CBDCs are issued by different countries for different reasons. But there are a few important benefits.
This design aspect of CBDCs can encourage financial inclusion by extending monetary benefits to people who do not have accounts of the bank, keenly if they are targeted at people who do not live near physical banks. For example, with no access of internet, some countries allow their residents to use simple feature phones to send digital transactions at few or cost-free
Why must central banks pay more attention to digital currencies?
One advantage of central bank digital currencies is that they can be employed to distribute welfare payments more evenly during emergencies like the Covid-19 pandemic. No one would disagree that Covid-19 was not great for many people. CBDCs can play an important role in such cases.
Such technology can help to bring down the cost of remittances in Africa because of the cheap digital infrastructure that has taken root in countries like Nigeria. Credit bureau crypto collectibles can facilitate more speedy and cost-effective sending of remittances by reducing payment time and fostering competition between service providers. They could expand trade, both in the area and further afield.

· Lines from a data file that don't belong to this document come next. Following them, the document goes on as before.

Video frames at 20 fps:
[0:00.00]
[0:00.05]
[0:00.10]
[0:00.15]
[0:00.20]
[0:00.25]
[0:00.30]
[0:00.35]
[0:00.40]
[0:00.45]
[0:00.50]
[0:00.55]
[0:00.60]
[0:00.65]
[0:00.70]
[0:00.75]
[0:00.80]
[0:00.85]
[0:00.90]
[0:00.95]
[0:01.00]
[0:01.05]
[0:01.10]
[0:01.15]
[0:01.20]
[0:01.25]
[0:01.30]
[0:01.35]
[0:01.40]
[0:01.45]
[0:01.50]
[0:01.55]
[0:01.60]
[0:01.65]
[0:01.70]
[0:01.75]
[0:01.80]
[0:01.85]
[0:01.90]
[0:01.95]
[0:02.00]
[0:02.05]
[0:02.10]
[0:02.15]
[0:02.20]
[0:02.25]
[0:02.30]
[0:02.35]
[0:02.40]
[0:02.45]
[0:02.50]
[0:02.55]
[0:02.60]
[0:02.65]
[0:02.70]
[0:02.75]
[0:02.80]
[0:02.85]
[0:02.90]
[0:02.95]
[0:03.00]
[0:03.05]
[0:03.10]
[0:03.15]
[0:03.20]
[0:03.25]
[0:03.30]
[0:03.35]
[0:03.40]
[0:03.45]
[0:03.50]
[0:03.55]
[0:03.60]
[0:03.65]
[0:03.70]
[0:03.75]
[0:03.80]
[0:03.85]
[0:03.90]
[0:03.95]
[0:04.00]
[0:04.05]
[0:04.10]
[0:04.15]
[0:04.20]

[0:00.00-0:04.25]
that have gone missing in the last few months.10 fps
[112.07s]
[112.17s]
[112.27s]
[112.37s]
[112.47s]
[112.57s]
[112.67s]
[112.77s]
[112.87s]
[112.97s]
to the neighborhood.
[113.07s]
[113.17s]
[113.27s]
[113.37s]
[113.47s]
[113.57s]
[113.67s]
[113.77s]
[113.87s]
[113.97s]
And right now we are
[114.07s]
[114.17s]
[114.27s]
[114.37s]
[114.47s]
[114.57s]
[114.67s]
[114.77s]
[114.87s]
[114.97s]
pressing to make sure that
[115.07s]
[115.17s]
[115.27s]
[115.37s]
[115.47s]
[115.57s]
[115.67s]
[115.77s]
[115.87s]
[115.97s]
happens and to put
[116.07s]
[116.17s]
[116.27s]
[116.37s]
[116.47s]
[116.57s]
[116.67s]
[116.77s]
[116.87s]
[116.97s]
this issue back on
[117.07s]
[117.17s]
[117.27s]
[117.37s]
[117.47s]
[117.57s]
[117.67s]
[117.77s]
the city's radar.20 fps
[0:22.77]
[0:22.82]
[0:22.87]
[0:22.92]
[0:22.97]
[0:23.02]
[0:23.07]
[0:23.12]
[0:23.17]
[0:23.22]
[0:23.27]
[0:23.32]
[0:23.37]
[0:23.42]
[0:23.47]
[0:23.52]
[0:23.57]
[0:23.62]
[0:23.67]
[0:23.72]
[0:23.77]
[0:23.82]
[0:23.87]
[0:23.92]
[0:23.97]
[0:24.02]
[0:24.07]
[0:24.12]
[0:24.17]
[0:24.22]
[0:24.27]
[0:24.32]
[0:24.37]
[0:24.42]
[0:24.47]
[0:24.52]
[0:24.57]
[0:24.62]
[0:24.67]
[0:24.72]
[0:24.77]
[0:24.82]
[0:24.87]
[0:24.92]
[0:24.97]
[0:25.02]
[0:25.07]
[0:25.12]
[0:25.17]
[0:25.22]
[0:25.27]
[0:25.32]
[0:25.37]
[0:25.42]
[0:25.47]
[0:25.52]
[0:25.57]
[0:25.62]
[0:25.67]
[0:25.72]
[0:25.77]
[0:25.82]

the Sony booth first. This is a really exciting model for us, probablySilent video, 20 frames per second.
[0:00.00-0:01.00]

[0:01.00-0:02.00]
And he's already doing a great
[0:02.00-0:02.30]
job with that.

In spite of this, CBDCs come with challenges and risks. African and other countries need to provide better approach to infrastructure of digital apps. In the sub-Saharan region, more work needs to be done.
On top of that, central banks need to figure out how to take risks of privacy of data, including hacking and leaks, into account. This, in turn, presents a danger that people will withdraw much of their money from the banks to buy CBDCs, thereby endangering the banks’ capacity to lend. And this is a big crises for countries with unsteady financial systems.